Harvard Stem Cell Institute Science Update
Highlights from Selected Projects
April 2011  


The diverse expertise of HSCI faculty is represented in a range of
publications each month, typifying the broad range of approaches HSCI is
taking toward advancing stem cell biology. Below is a sampling.

Not Just a Cushion: An Active Role for the Cerebrospinal Fluid

The cerebral cortex is the thin layer of nerve cells covering the brain,
immediately adjacent to the cerebrospinal fluid (CSF) in which it floats.
This cushioning fluid provides mechanical and immunological protection to
the brain inside the hard skull. But recent work from Harvard Stem Cell
Institute Principal Faculty Member Christopher Walsh and colleagues
demonstrates that the CSF has a more active role than simply being a pillow
for the brain; it also contains a library of proteins important to neuronal
development throughout life. These CSF proteins work together with neuronal
surface proteins to promote stem cell proliferation. In particular, levels
of the extracellular protein Igf2 are significantly increased during both
embryonic development and cancerous states. With this information,
researchers may now be able to tune the CSF protein composition to regulate
stem cell behavior in health and disease. It also provides a potential model
for other cells that develop in relation to extracellular fluids, such as
the lung, gut, and vascular linings.

Lehtinen, M.; Zappaterra, M.; Chen, X.; Yang, Y.; Hill, A.; Lun, M.;
Maynard, T.; Gonzalez, D.; Kim, S.; Ye, P.; D'Ercole, A.; Wong, E.;
LaMantia, A.; and Walsh, C. (2011) The Cerebrospinal Fluid Provides a
Proliferative Niche for Neuronal Progenitor Cells. Neuron 893-905.

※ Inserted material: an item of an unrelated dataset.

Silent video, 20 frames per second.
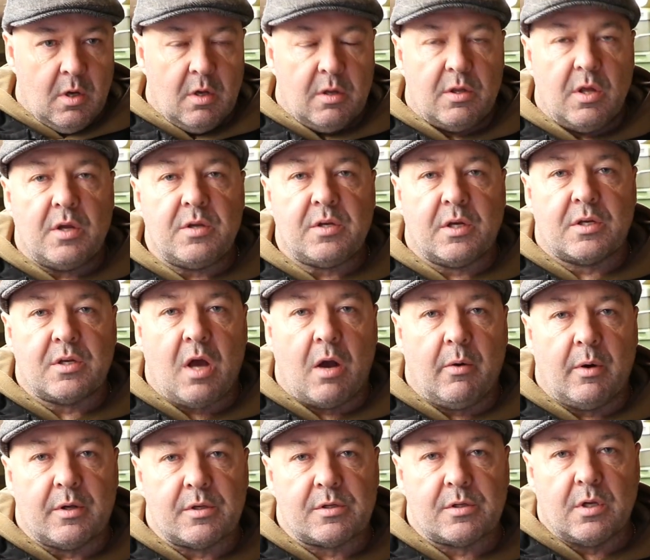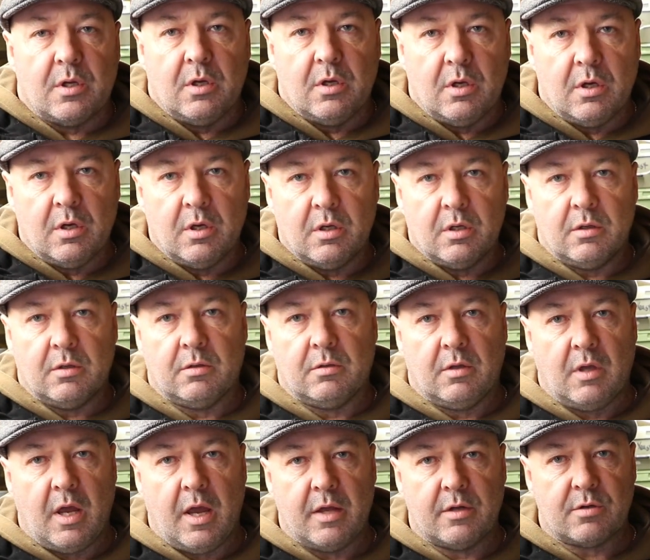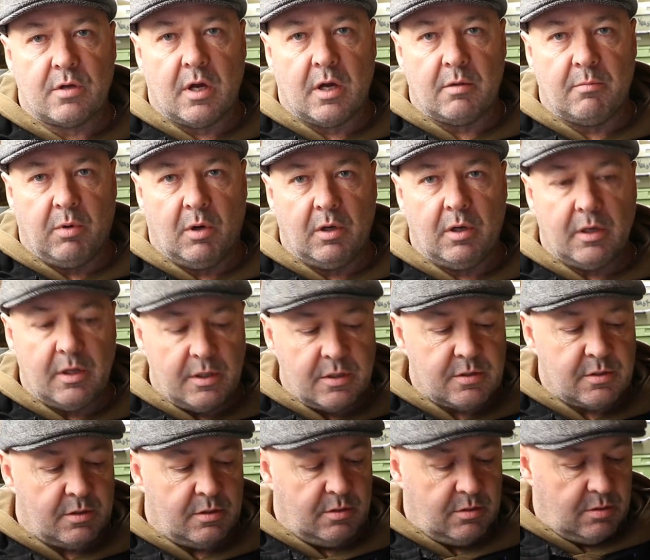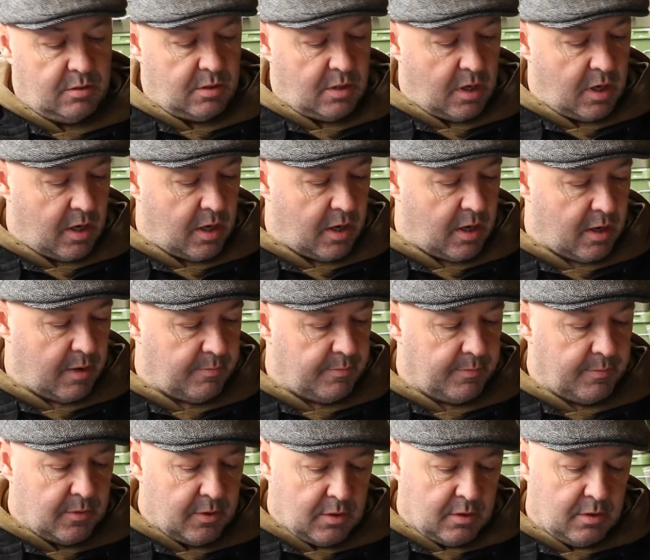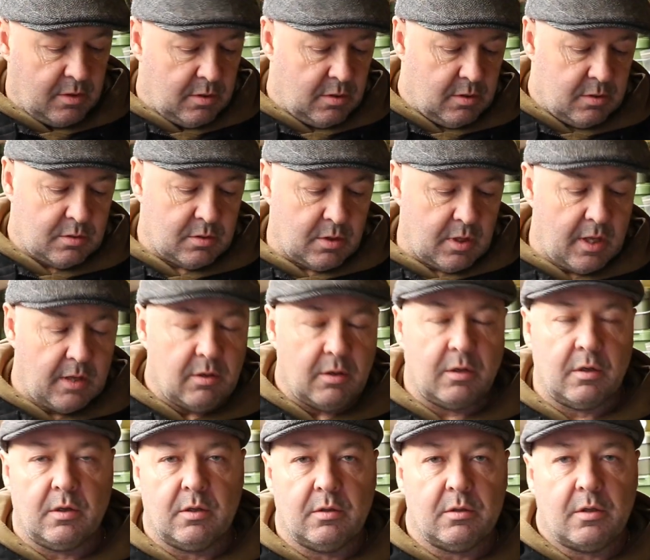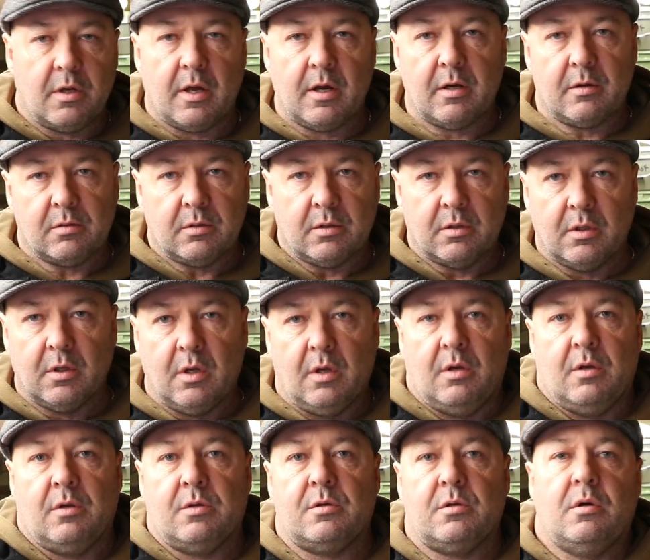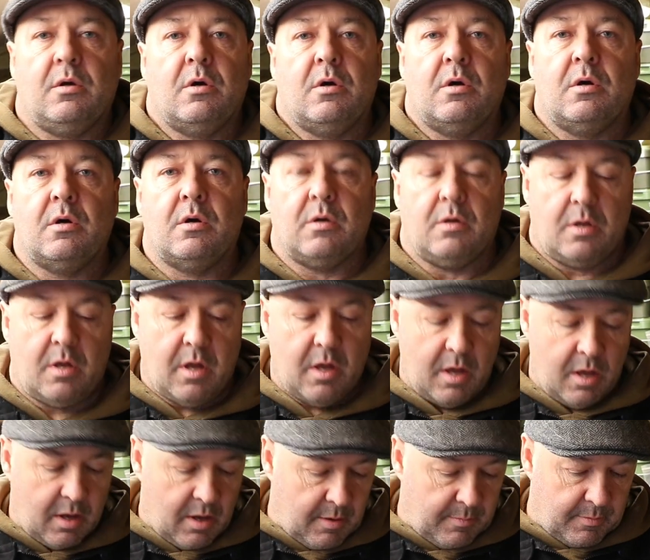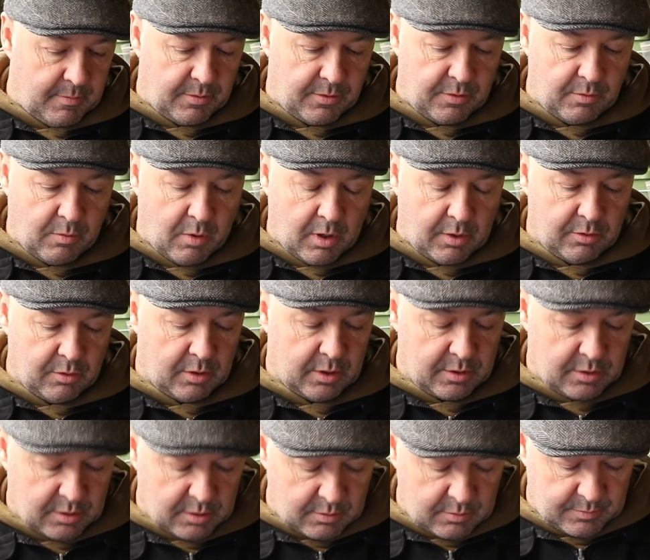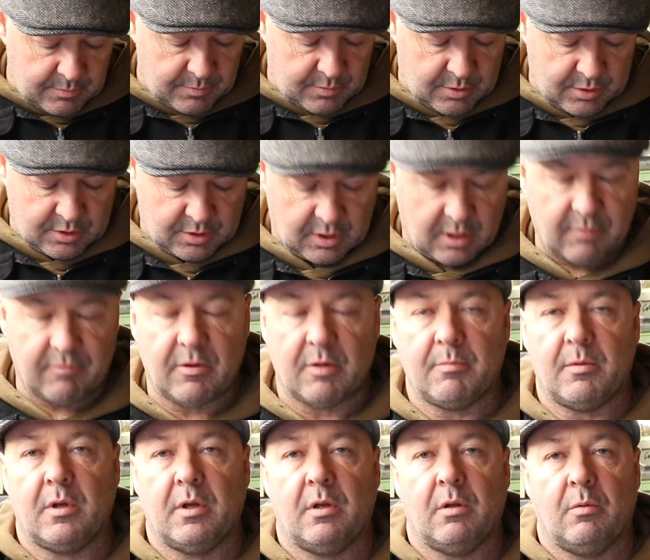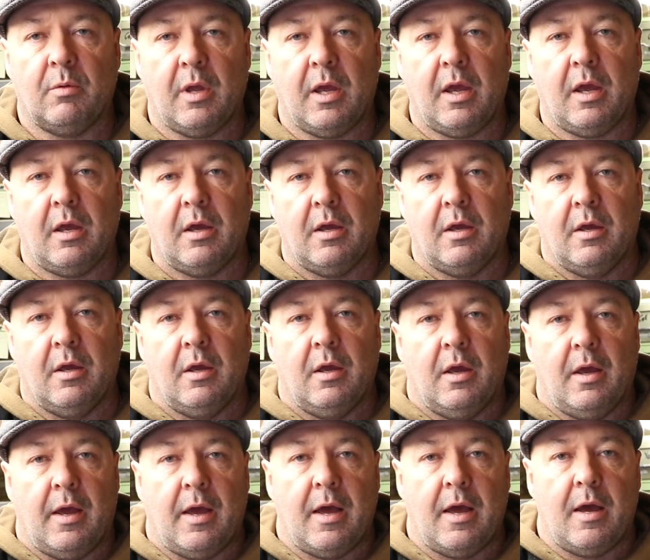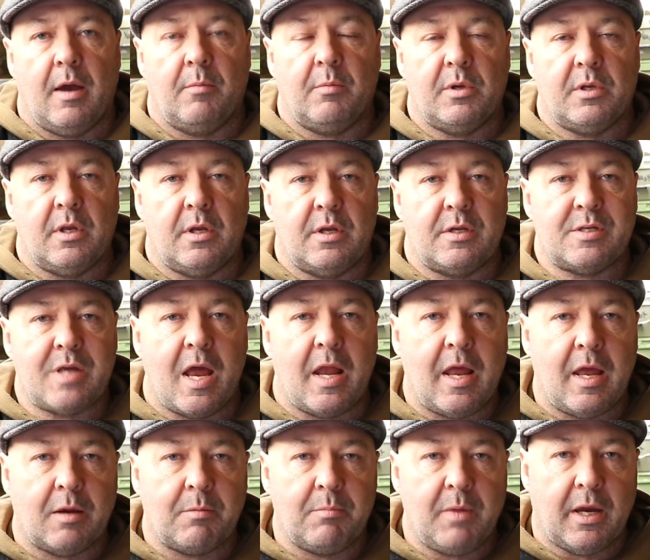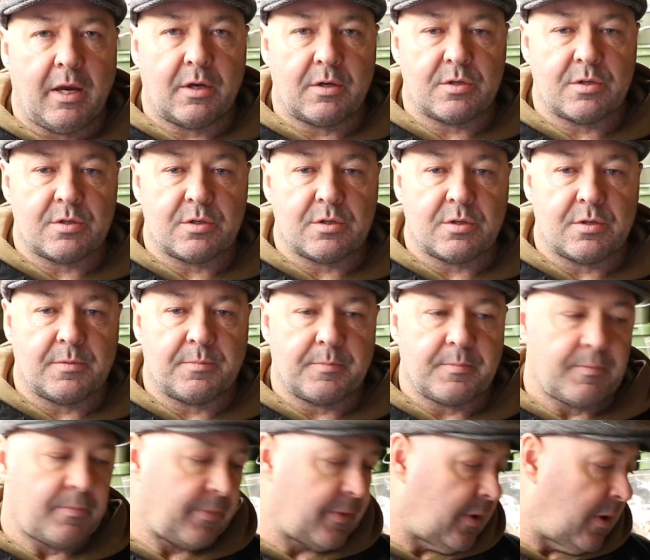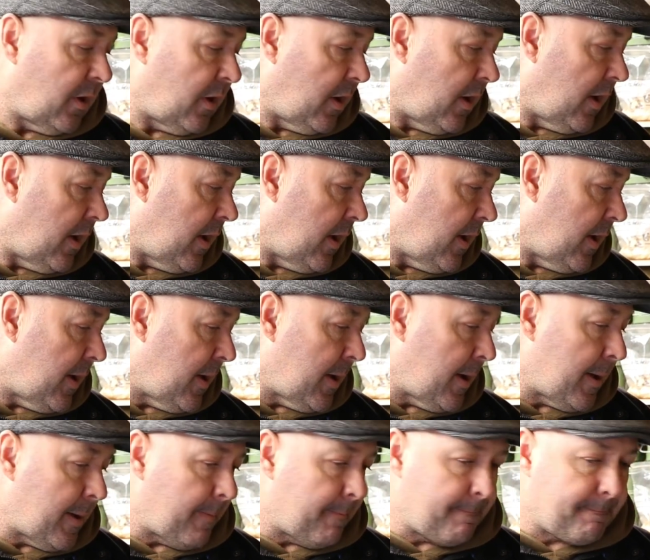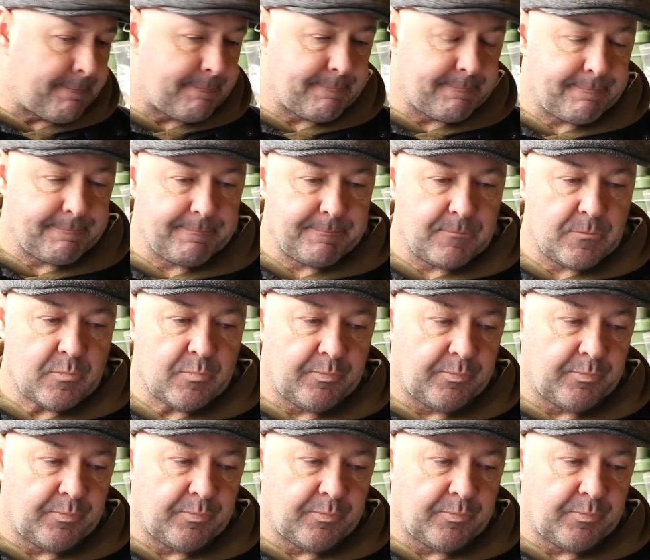36 hours air dried boilies, so they're looking good now. So what I thought I'd do, just give them a little way. We did a 10 egg mix. I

Better Blood: A New Model for Studying Hematopoietic Stem Cells

Long-term hematopoietic stem cells (HSCs) have the ability to give rise to
all of the blood cell types in an animal over its entire lifetime.
Short-term HSCs, on the other hand, are only capable of self-renewing
immediately following a destructive event. For these reasons, long term HSCs
are the more valuable population when considering blood transplants.
Zebrafish have long been recognized as a model system for studying
developmental biology, but the first successful HSC transplants were
reported just a few years ago. This early research looked only at short-term
HSC repopulation, leaving long term repopulation (LTR) assays significantly
underdeveloped. Recent work by HSCI Executive Committee chair Leonard Zon
offers a reliable LTR assay to the field. Zon's team first identified the
location of a set of genes responsible for immune-resistance in zebrafish
DNA, allowing researchers to match donors and recipients based on their
immuno-compatibility and reducing the potential for transplant rejection.
Additionally, the team developed the specific conditions necessary for
successful long-term repopulation studies, including a method for delivering
precise numbers of donor cells and a statistical model to predict the
long-term repopulation potential for any cell in the marrow. The work will
advance all future zebrafish HSC experiments, which model human diseases
such as bone marrow failure and hematopoietic cancers.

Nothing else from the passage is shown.